Seven UCSF Scientists Receive NIH 'Blue-Sky' Research Awards

High-Risk, High-Reward Research Program Supports 'Creative', 'Bold' Scientists Tackling Major Biomedical Challenges

By Nicholas Weiler | UCSF.edu | October 04, 2016

The National Institutes of Health (NIH) has awarded grants to seven UC San Francisco scientists to pursue innovative approaches to major contemporary challenges in biomedical research. The highly competitive grants, which were announced today among 88 such awards nationwide, were made under the High-Risk, High-Reward Research program supported by the NIH Common Fund. The grants include the Pioneer Award, the New Innovator Award and the Early Independence Award.
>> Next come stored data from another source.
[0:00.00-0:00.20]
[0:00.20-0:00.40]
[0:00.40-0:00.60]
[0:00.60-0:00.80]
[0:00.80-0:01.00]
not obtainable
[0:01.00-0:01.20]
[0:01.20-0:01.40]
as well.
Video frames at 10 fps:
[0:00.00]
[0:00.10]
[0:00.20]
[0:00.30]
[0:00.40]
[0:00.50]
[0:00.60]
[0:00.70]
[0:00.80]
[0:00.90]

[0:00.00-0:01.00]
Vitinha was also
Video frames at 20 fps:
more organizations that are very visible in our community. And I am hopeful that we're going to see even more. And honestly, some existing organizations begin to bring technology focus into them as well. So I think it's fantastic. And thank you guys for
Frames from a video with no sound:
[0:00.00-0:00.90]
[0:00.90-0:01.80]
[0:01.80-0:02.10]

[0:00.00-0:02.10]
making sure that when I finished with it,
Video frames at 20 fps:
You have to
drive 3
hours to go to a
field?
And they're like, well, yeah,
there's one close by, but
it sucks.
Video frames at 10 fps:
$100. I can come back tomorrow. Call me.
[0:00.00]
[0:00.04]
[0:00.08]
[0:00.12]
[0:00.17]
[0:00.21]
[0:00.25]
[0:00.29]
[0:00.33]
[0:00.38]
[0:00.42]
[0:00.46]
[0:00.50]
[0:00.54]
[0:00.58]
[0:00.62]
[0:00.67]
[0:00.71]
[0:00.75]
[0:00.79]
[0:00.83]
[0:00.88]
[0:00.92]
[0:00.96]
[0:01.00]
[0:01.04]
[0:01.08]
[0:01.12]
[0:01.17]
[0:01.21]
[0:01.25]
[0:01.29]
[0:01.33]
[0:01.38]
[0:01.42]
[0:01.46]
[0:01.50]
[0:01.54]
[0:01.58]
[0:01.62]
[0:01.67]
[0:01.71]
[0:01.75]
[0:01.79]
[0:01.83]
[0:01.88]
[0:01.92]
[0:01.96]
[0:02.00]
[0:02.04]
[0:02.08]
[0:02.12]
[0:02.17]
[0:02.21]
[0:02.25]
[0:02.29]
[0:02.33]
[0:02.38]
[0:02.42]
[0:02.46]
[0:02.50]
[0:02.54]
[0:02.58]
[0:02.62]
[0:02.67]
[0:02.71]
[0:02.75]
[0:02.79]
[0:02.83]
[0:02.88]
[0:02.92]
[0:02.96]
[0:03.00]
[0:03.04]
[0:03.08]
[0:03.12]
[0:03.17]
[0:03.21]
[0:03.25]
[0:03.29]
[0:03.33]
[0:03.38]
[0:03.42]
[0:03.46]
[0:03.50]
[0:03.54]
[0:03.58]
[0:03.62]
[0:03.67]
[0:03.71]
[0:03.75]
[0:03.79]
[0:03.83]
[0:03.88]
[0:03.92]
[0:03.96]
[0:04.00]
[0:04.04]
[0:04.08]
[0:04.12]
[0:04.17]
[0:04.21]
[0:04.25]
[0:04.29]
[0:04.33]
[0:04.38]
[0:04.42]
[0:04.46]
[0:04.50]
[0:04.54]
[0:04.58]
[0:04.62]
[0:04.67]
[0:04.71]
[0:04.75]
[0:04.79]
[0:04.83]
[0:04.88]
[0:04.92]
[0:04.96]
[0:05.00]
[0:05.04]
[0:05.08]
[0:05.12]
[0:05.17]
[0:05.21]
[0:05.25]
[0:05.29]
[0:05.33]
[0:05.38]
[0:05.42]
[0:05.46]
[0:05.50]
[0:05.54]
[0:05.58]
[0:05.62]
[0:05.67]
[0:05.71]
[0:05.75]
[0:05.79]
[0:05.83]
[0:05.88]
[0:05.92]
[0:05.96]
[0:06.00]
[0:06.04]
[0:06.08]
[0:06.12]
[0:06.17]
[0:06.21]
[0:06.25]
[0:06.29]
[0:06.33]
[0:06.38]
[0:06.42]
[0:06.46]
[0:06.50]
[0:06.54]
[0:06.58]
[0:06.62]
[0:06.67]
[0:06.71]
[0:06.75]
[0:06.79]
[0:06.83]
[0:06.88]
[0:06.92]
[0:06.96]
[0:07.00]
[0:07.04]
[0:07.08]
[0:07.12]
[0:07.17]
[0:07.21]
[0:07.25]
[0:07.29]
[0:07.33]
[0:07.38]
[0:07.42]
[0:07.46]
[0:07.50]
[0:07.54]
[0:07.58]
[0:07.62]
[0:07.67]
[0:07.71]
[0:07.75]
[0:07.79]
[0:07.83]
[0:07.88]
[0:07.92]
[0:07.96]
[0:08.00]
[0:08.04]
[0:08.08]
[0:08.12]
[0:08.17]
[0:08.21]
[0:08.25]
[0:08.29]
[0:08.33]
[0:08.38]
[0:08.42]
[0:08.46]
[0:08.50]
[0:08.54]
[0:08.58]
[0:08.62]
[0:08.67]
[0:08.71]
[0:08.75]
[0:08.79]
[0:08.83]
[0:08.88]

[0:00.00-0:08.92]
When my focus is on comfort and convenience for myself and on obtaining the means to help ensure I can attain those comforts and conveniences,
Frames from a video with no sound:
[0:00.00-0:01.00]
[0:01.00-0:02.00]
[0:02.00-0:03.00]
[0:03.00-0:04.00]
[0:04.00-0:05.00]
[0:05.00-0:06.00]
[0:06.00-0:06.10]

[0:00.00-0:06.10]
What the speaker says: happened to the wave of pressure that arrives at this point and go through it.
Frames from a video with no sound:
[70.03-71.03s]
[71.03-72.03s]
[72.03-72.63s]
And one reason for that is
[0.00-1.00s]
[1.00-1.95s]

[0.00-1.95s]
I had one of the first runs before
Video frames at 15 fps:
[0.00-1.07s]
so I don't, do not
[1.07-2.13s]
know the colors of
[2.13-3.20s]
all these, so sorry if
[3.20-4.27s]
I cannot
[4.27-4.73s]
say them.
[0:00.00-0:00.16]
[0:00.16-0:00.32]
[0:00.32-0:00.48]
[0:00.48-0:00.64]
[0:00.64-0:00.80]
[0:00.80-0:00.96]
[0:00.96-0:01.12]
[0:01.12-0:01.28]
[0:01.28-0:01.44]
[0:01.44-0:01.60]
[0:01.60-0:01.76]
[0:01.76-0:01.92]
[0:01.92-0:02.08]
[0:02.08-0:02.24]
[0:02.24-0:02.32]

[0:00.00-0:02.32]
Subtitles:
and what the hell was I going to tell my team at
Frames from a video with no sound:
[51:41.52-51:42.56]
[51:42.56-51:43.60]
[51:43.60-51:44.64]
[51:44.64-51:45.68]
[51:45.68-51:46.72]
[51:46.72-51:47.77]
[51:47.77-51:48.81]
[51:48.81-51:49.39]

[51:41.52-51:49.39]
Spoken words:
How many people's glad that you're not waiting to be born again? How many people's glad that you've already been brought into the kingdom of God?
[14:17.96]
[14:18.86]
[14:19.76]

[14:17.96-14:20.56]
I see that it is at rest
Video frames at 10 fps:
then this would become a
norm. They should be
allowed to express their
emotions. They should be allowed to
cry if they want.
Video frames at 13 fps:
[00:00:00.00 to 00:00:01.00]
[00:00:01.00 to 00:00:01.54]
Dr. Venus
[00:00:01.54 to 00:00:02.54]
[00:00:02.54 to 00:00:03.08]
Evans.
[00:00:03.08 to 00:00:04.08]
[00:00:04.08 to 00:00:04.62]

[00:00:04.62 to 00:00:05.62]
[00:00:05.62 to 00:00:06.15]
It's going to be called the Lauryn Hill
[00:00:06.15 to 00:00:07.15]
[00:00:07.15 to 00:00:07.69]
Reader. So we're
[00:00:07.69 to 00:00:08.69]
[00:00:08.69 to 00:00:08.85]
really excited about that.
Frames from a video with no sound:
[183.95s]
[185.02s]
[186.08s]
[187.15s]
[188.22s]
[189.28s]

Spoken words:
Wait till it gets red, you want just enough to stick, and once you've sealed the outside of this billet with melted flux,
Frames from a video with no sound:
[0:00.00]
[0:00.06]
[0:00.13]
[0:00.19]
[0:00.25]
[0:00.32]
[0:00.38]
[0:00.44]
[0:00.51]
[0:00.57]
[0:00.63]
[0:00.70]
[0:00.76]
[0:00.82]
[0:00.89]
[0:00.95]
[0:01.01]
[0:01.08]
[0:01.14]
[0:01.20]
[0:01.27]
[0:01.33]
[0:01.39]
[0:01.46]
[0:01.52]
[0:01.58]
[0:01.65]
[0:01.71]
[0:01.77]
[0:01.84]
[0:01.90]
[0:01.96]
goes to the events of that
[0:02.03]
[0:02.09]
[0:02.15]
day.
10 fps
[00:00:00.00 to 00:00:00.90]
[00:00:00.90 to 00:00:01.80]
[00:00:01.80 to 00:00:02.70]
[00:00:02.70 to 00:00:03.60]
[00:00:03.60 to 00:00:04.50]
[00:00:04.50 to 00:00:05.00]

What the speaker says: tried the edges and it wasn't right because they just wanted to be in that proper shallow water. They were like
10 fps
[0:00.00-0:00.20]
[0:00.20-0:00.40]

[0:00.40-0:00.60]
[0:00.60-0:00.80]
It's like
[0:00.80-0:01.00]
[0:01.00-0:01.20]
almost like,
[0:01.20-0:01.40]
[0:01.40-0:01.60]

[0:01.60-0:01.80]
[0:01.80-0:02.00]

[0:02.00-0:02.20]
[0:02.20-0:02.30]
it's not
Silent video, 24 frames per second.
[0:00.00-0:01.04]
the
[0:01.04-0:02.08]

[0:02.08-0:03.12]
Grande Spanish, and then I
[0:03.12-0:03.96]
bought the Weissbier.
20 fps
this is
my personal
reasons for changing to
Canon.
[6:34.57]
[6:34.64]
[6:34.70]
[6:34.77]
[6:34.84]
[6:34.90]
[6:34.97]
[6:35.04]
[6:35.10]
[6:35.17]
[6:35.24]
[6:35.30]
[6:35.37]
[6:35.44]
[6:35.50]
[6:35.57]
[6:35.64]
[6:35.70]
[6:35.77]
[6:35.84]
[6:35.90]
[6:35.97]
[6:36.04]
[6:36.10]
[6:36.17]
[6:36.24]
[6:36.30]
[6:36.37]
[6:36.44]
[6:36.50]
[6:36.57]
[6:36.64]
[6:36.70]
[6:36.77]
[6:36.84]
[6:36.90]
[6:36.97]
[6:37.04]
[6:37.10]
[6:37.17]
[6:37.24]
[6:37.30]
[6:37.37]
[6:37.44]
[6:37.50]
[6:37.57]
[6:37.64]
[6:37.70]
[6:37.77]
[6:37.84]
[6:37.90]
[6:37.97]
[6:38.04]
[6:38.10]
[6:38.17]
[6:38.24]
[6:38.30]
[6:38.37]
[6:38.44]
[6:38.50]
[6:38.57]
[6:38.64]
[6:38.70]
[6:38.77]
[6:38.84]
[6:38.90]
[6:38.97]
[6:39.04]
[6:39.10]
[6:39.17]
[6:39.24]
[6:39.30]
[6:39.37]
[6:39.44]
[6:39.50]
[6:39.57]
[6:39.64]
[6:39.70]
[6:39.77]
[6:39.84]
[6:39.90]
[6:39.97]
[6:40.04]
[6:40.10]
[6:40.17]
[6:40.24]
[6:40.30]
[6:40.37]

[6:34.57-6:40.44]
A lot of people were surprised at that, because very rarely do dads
Four UCSF researchers received the New Innovator Award, which supports unusually innovative research from early career investigators who are within 10 years of their doctoral degree or clinical residency and have not yet received a research project grant (R01) or equivalent NIH grant.
 
  • Rushika Perera, PhD, studies the fundamental biology of pancreatic cancers to learn what allows these cancers to be so aggressive. In particular, her lab studies how cancer cells rewire normal cellular digestion pathways to give them an edge over surrounding normal cells. Perera receives the NIH Innovator grant for her proposal to create a mouse model of pancreatic cancer in which the cellular “stomachs,” called lysosomes, of pancreatic cancer cells can be isolated at different stages of cancer development to learn how the nutritional requirements of these cells differ from their neighbors and evolve as the cancers become more malignant. Perera is an assistant professor in the departments of anatomy and pathology in the UCSF School of Medicine and a member of the UCSF Helen Diller Family Comprehensive Cancer Center.
  • Arun Wiita, MD, PhD, studies how cancer therapy affects protein production in cells. In particular, Wiita and colleagues are interested in understanding how changes in protein production by cancerous and healthy cells following treatment lead to desired therapeutic outcomes and undesired side-effects. He received the NIH Innovator grant to push the boundaries of mass spectrometry technology to enable his group to track the kinetics of protein folding across thousands of different proteins in cells in near-real time. Wiita is an assistant professor of laboratory medicine in the UCSF School of Medicine and assistant director of the UCSF Clinical Cytogenetics Laboratory, where he aids physicians to interpret prenatal and postnatal genetic testing results.